Je n’accepte pas non plus le mot de chinoiserie appliqué à la chambre de Salammbô, malgré l’épithète d’exquise qui le relève (comme dévorants fait à chiens dans le fameux Songe), parce que je n’ai pas mis là un seul détail qui ne soit dans la Bible ou que l’on ne rencontre encore en Orient. Vous me répétez que la Bible n’est pas un guide pour Carthage (ce qui est un point à discuter) ; mais les Hébreux étaient plus près des Carthaginois que les Chinois, convenez-en ! D’ailleurs, il y a des choses de climat qui sont éternelles. Pour ce mobilier et les costumes, je vous renvoie aux textes réunis dans la 21e dissertation de l’abbé Mignot (Mémoires de l’Académie des inscriptions, tome LX ou XLI, je ne sais plus).

Quant à ce goût « d’opéra, de pompe et d’emphase », pourquoi donc voulez-vous que les choses n’aient pas été ainsi, puisqu’elles sont telles maintenant ! Les cérémonies, les visites, les prosternations, les invocations, les encensements et tout le reste, n’ont pas été inventés par Mahomet, je suppose.

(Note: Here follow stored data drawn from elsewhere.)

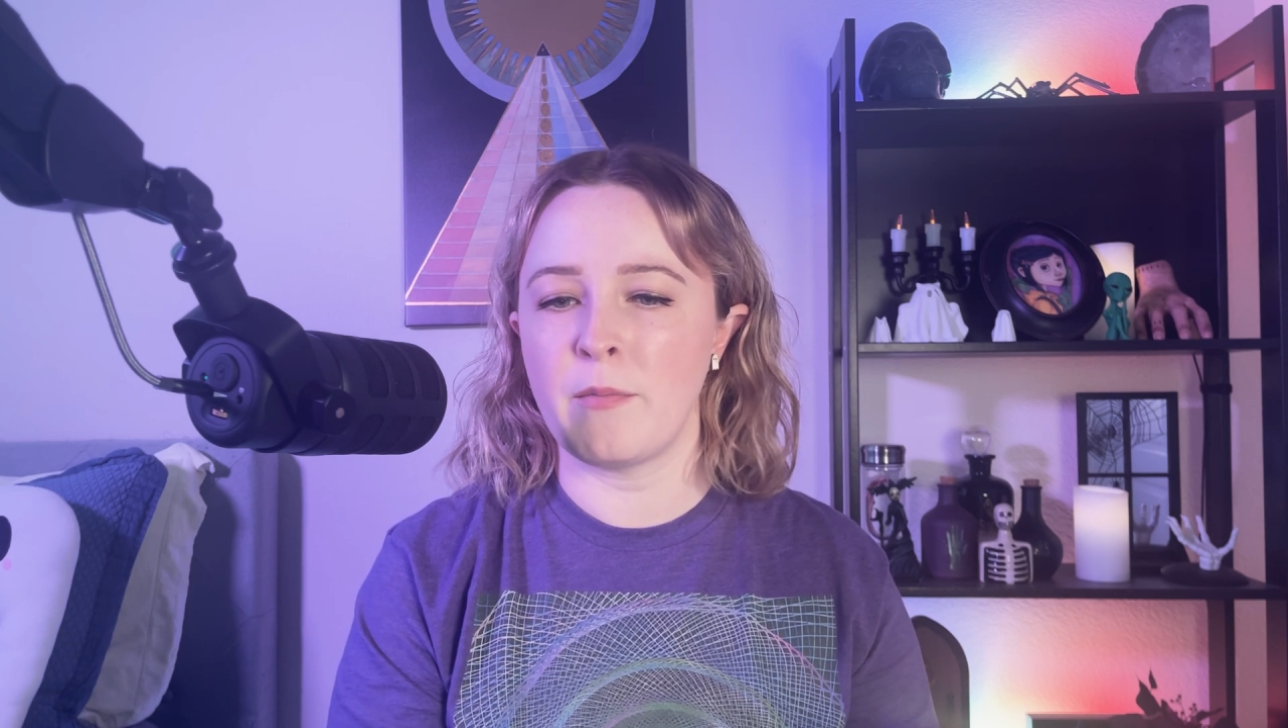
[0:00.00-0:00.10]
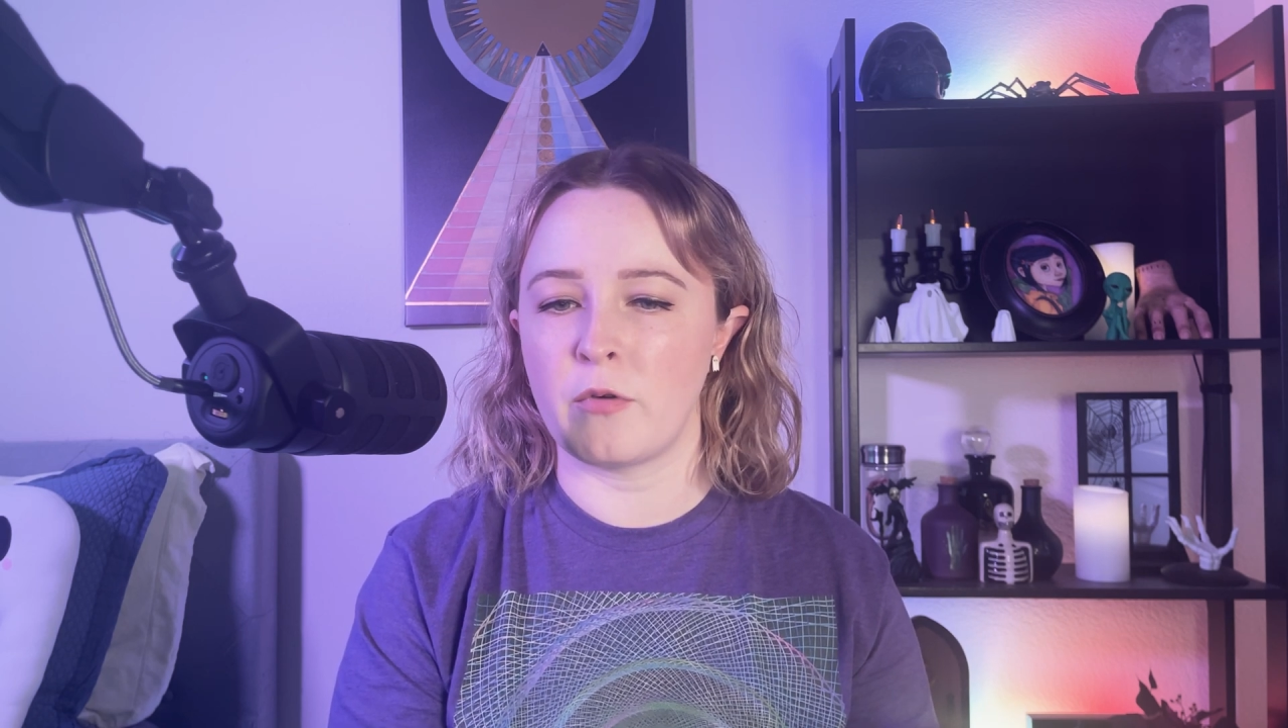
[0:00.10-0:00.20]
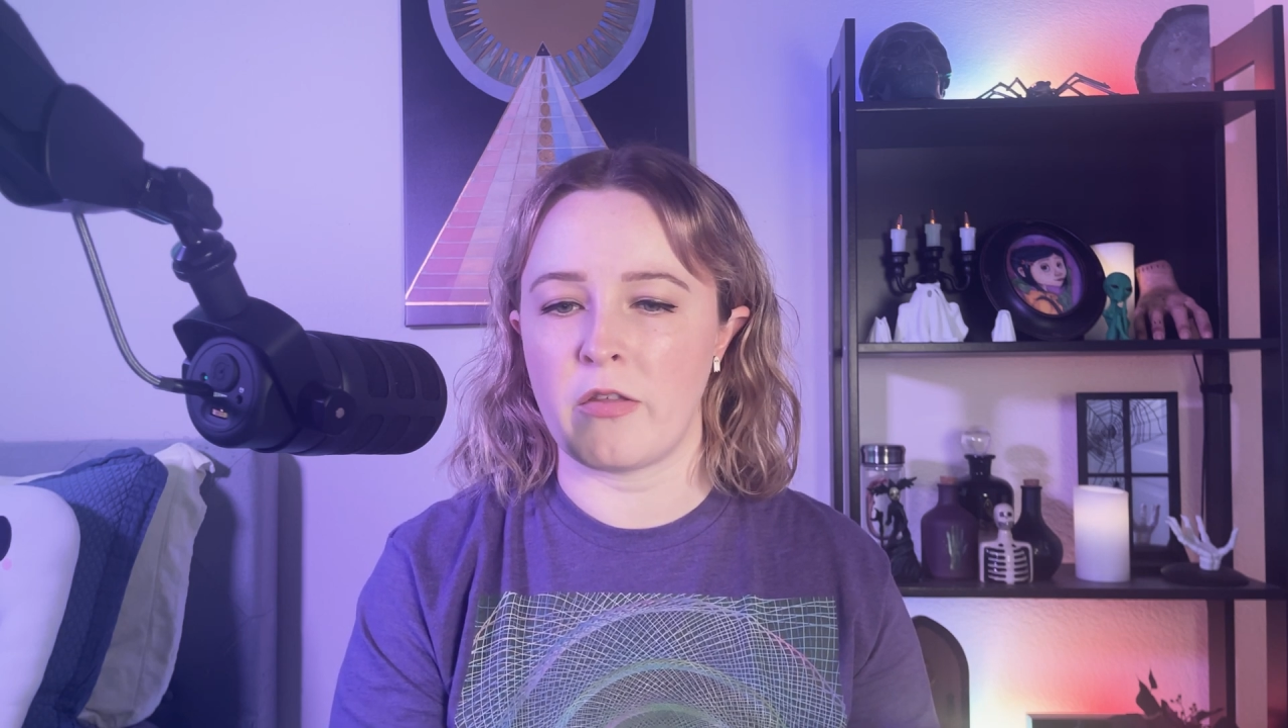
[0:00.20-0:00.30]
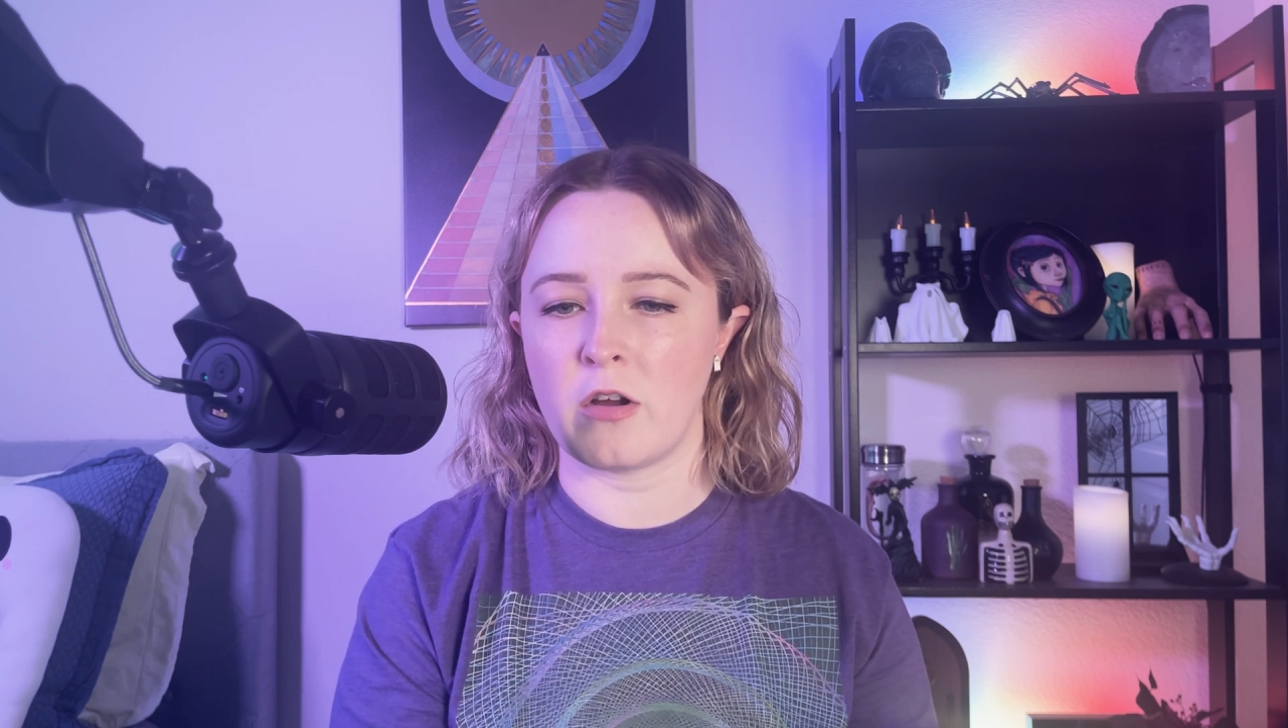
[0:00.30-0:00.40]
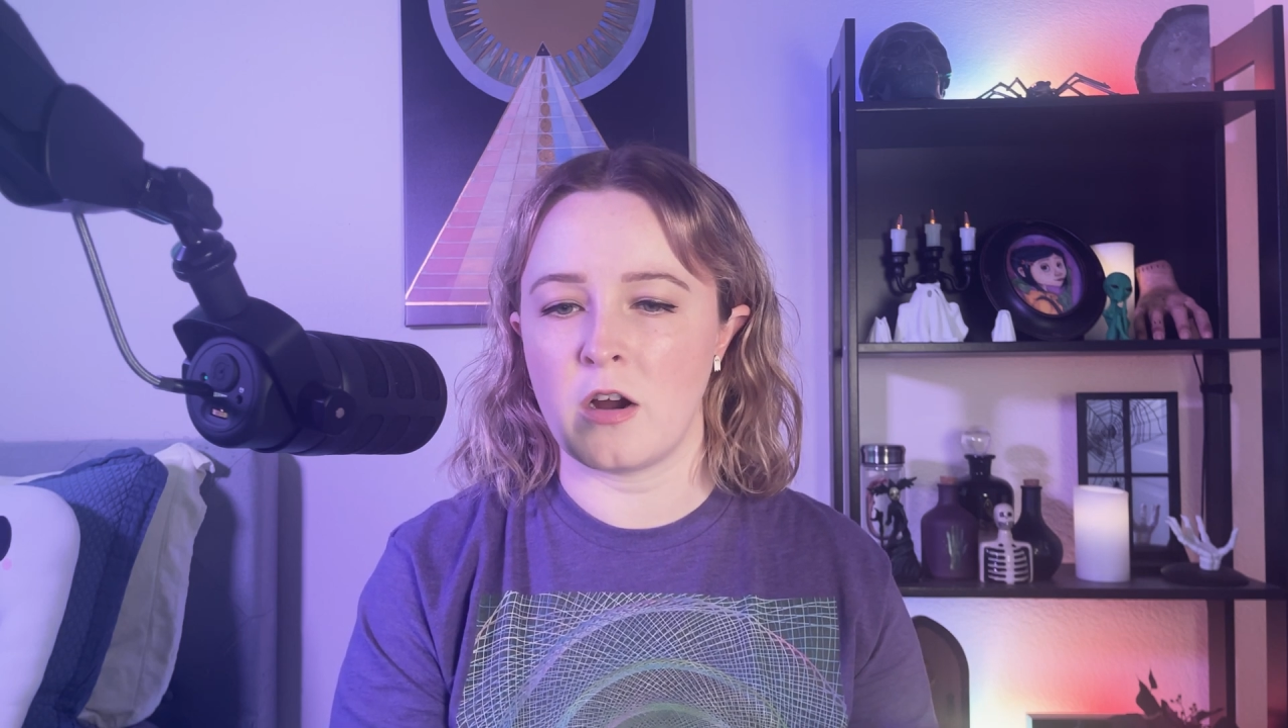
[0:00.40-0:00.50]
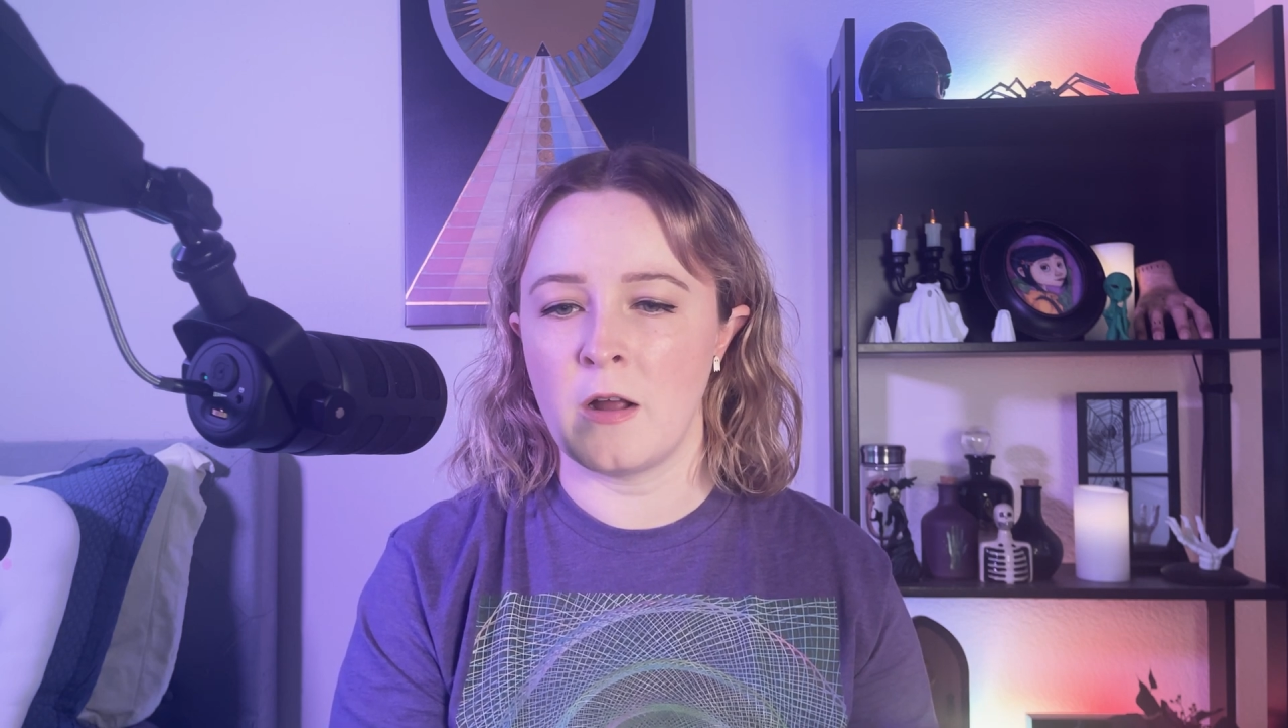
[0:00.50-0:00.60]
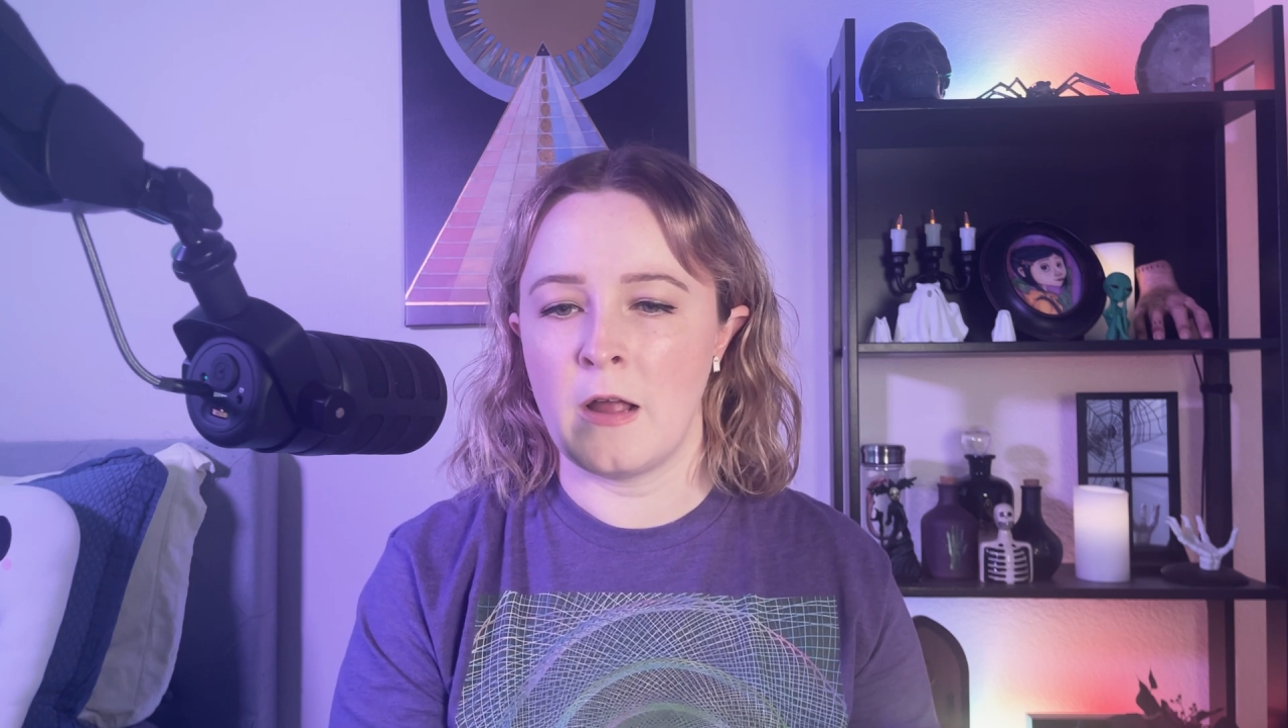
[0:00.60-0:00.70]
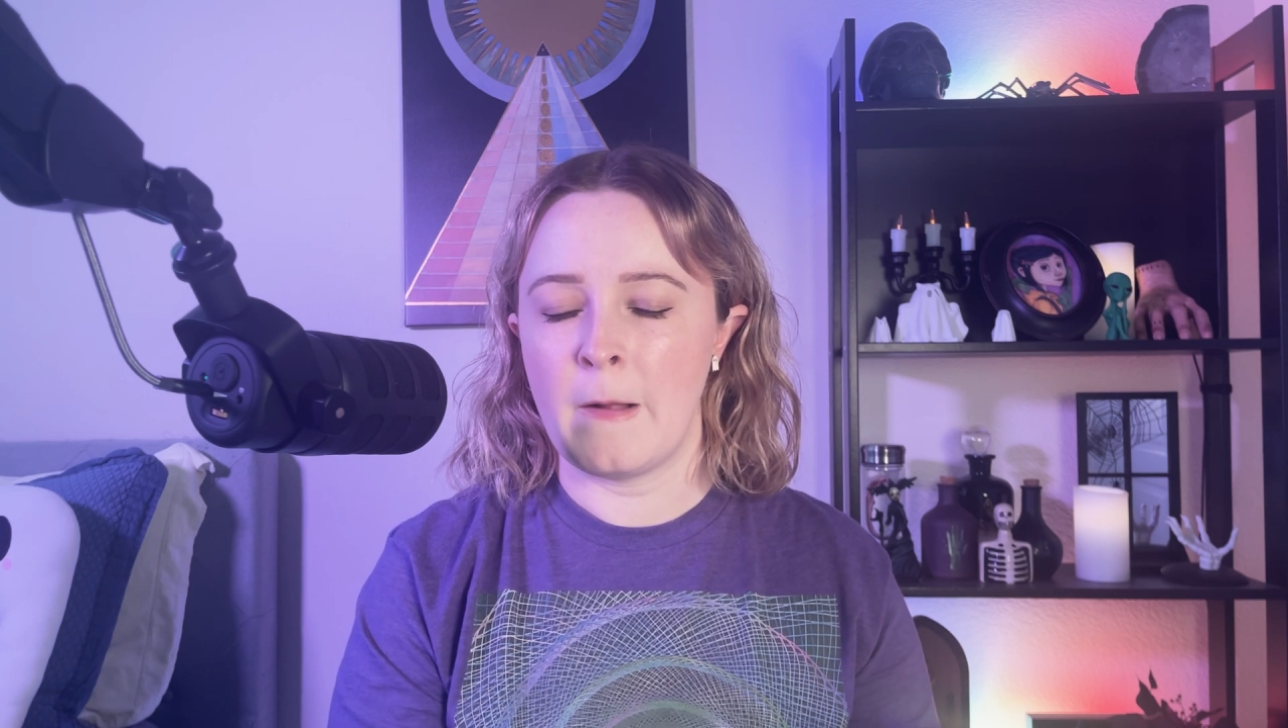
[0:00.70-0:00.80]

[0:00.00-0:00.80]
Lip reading: brother.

Il en est de même d’Hannibal. Pourquoi trouvez-vous que j’ai fait son enfance fabuleuse ? Est-ce parce qu’il tue un aigle ? Beau miracle dans un pays où les aigles abondent ! Si la scène eût été placée dans les Gaules, j’aurais mis un hibou, un loup ou un renard. Mais, Français que vous êtes, vous êtes habitué, malgré vous, à considérer l’aigle comme un oiseau noble, et plutôt comme un symbole que comme un être animé. Les aigles existent, cependant.